== Given records ==
<<<<

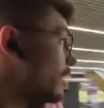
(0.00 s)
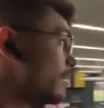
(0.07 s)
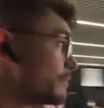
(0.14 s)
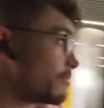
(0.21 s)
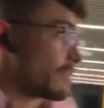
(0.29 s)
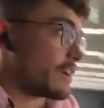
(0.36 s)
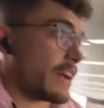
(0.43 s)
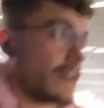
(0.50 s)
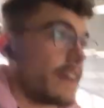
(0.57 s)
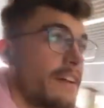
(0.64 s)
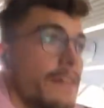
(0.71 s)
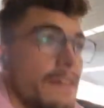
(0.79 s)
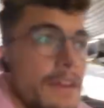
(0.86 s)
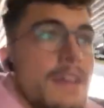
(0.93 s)
me already.
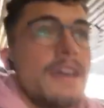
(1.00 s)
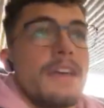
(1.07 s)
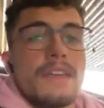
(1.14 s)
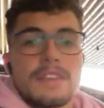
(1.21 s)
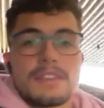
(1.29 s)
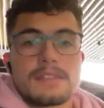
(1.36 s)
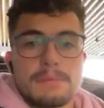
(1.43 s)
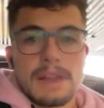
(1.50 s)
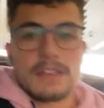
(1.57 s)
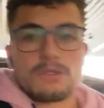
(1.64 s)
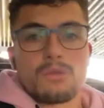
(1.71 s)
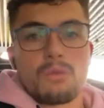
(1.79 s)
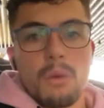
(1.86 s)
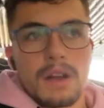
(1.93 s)
This is a place
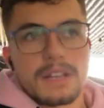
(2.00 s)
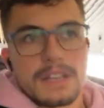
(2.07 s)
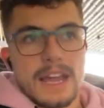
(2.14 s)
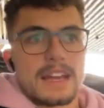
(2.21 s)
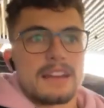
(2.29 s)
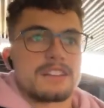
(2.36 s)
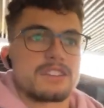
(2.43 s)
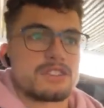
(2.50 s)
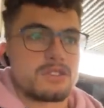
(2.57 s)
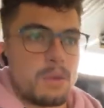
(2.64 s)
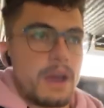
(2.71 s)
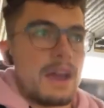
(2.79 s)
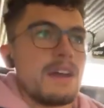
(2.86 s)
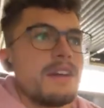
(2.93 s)
called 1 Canada
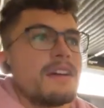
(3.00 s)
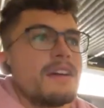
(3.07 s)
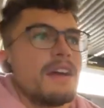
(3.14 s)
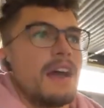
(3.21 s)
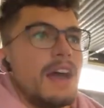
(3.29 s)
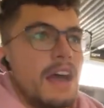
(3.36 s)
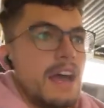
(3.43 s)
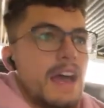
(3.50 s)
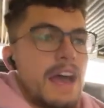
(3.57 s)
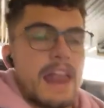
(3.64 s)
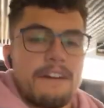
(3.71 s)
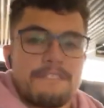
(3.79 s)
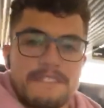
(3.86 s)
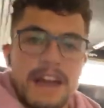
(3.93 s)
Square. I
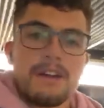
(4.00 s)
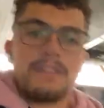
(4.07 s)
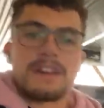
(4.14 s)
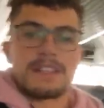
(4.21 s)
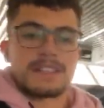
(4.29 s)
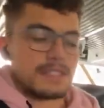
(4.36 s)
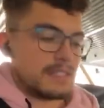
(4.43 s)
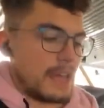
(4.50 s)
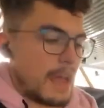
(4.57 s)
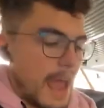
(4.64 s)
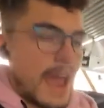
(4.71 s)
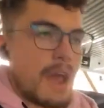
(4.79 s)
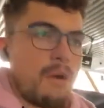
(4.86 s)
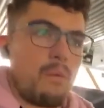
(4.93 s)
found this
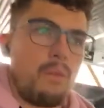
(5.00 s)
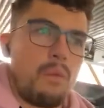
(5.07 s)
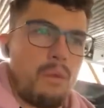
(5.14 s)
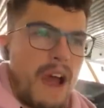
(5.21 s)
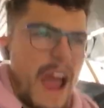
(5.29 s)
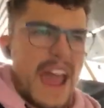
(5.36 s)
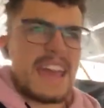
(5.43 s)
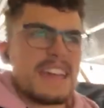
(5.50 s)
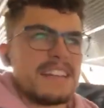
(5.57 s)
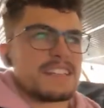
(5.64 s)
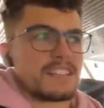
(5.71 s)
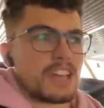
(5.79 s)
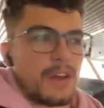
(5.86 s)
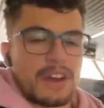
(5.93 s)
ages
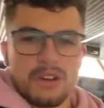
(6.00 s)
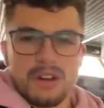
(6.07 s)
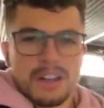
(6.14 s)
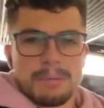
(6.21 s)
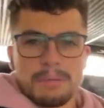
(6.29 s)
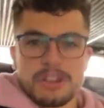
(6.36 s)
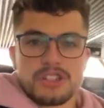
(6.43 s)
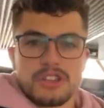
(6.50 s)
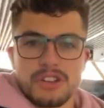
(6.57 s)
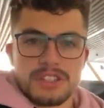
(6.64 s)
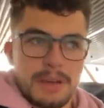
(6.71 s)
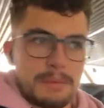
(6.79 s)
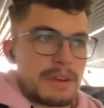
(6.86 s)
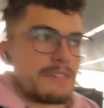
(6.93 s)
ago. I got a couple of shots here,
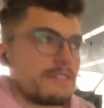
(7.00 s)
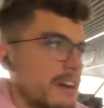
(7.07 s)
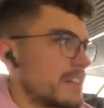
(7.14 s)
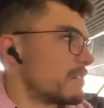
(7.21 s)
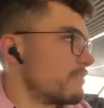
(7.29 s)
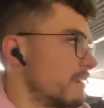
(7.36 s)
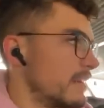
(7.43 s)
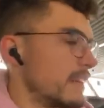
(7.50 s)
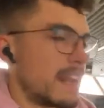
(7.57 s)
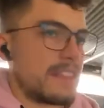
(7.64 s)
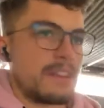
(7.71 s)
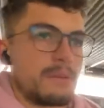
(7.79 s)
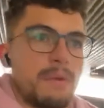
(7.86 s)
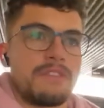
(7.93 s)
but never actually really got
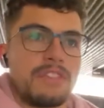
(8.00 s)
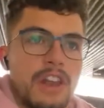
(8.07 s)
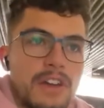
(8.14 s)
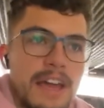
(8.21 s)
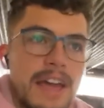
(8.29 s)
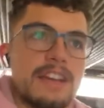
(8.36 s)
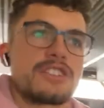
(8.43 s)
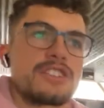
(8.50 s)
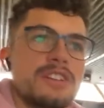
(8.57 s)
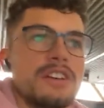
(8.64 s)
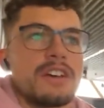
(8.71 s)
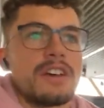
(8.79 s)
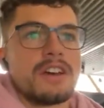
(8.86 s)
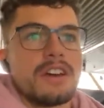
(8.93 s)
anything with the location.
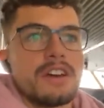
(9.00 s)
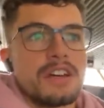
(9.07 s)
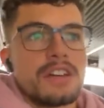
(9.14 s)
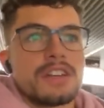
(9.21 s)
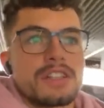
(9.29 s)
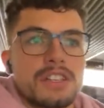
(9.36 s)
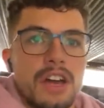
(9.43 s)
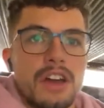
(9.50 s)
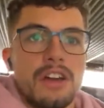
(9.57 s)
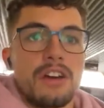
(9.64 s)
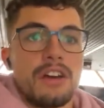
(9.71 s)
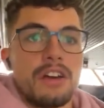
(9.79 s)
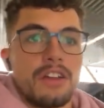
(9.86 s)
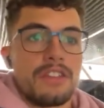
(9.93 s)
So
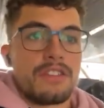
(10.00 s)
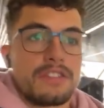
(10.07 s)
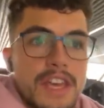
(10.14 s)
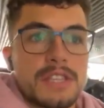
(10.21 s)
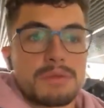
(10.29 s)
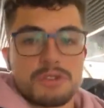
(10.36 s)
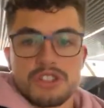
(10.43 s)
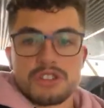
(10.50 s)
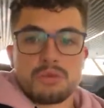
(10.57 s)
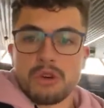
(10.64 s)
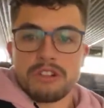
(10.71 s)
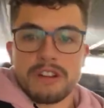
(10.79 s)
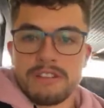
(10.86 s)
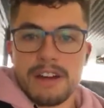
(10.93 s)
this was just
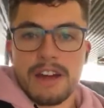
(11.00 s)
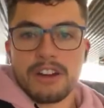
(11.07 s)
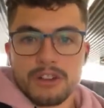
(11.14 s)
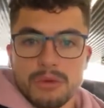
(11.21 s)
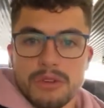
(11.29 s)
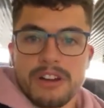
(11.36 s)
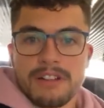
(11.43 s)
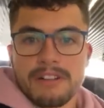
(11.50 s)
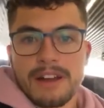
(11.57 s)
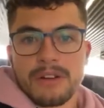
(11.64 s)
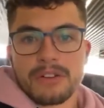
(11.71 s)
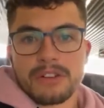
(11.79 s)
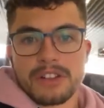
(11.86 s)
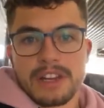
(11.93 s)
wandering around. I was wandering
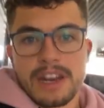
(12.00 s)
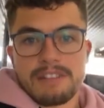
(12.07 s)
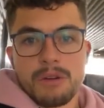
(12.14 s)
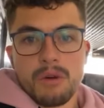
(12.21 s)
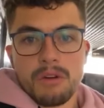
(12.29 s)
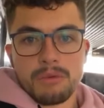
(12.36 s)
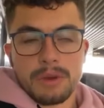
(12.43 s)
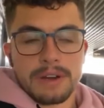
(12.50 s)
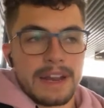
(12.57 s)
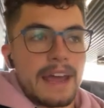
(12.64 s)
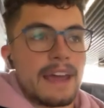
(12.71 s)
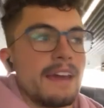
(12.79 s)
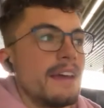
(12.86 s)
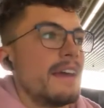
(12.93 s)
around Canary Wharf one day,
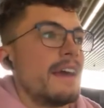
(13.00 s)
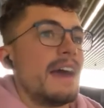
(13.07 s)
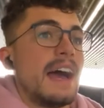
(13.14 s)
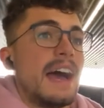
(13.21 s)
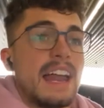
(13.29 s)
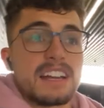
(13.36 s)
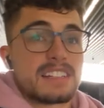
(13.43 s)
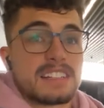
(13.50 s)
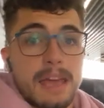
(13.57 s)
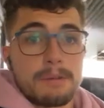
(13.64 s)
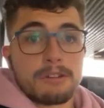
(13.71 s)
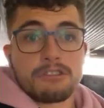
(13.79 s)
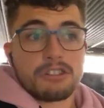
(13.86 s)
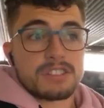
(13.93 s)
and I just came
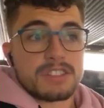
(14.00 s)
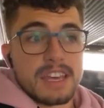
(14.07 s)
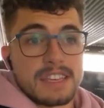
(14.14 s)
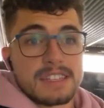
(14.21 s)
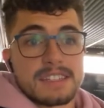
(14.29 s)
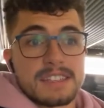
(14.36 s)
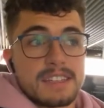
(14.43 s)
across this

>>>>

== Aim of the exercise ==
Output the data exactly. Leave every picture out.

== Answer to the exercise ==
(0.00 s)
(0.07 s)
(0.14 s)
(0.21 s)
(0.29 s)
(0.36 s)
(0.43 s)
(0.50 s)
(0.57 s)
(0.64 s)
(0.71 s)
(0.79 s)
(0.86 s)
(0.93 s)
me already.
(1.00 s)
(1.07 s)
(1.14 s)
(1.21 s)
(1.29 s)
(1.36 s)
(1.43 s)
(1.50 s)
(1.57 s)
(1.64 s)
(1.71 s)
(1.79 s)
(1.86 s)
(1.93 s)
This is a place
(2.00 s)
(2.07 s)
(2.14 s)
(2.21 s)
(2.29 s)
(2.36 s)
(2.43 s)
(2.50 s)
(2.57 s)
(2.64 s)
(2.71 s)
(2.79 s)
(2.86 s)
(2.93 s)
called 1 Canada
(3.00 s)
(3.07 s)
(3.14 s)
(3.21 s)
(3.29 s)
(3.36 s)
(3.43 s)
(3.50 s)
(3.57 s)
(3.64 s)
(3.71 s)
(3.79 s)
(3.86 s)
(3.93 s)
Square. I
(4.00 s)
(4.07 s)
(4.14 s)
(4.21 s)
(4.29 s)
(4.36 s)
(4.43 s)
(4.50 s)
(4.57 s)
(4.64 s)
(4.71 s)
(4.79 s)
(4.86 s)
(4.93 s)
found this
(5.00 s)
(5.07 s)
(5.14 s)
(5.21 s)
(5.29 s)
(5.36 s)
(5.43 s)
(5.50 s)
(5.57 s)
(5.64 s)
(5.71 s)
(5.79 s)
(5.86 s)
(5.93 s)
ages
(6.00 s)
(6.07 s)
(6.14 s)
(6.21 s)
(6.29 s)
(6.36 s)
(6.43 s)
(6.50 s)
(6.57 s)
(6.64 s)
(6.71 s)
(6.79 s)
(6.86 s)
(6.93 s)
ago. I got a couple of shots here,
(7.00 s)
(7.07 s)
(7.14 s)
(7.21 s)
(7.29 s)
(7.36 s)
(7.43 s)
(7.50 s)
(7.57 s)
(7.64 s)
(7.71 s)
(7.79 s)
(7.86 s)
(7.93 s)
but never actually really got
(8.00 s)
(8.07 s)
(8.14 s)
(8.21 s)
(8.29 s)
(8.36 s)
(8.43 s)
(8.50 s)
(8.57 s)
(8.64 s)
(8.71 s)
(8.79 s)
(8.86 s)
(8.93 s)
anything with the location.
(9.00 s)
(9.07 s)
(9.14 s)
(9.21 s)
(9.29 s)
(9.36 s)
(9.43 s)
(9.50 s)
(9.57 s)
(9.64 s)
(9.71 s)
(9.79 s)
(9.86 s)
(9.93 s)
So
(10.00 s)
(10.07 s)
(10.14 s)
(10.21 s)
(10.29 s)
(10.36 s)
(10.43 s)
(10.50 s)
(10.57 s)
(10.64 s)
(10.71 s)
(10.79 s)
(10.86 s)
(10.93 s)
this was just
(11.00 s)
(11.07 s)
(11.14 s)
(11.21 s)
(11.29 s)
(11.36 s)
(11.43 s)
(11.50 s)
(11.57 s)
(11.64 s)
(11.71 s)
(11.79 s)
(11.86 s)
(11.93 s)
wandering around. I was wandering
(12.00 s)
(12.07 s)
(12.14 s)
(12.21 s)
(12.29 s)
(12.36 s)
(12.43 s)
(12.50 s)
(12.57 s)
(12.64 s)
(12.71 s)
(12.79 s)
(12.86 s)
(12.93 s)
around Canary Wharf one day,
(13.00 s)
(13.07 s)
(13.14 s)
(13.21 s)
(13.29 s)
(13.36 s)
(13.43 s)
(13.50 s)
(13.57 s)
(13.64 s)
(13.71 s)
(13.79 s)
(13.86 s)
(13.93 s)
and I just came
(14.00 s)
(14.07 s)
(14.14 s)
(14.21 s)
(14.29 s)
(14.36 s)
(14.43 s)
across this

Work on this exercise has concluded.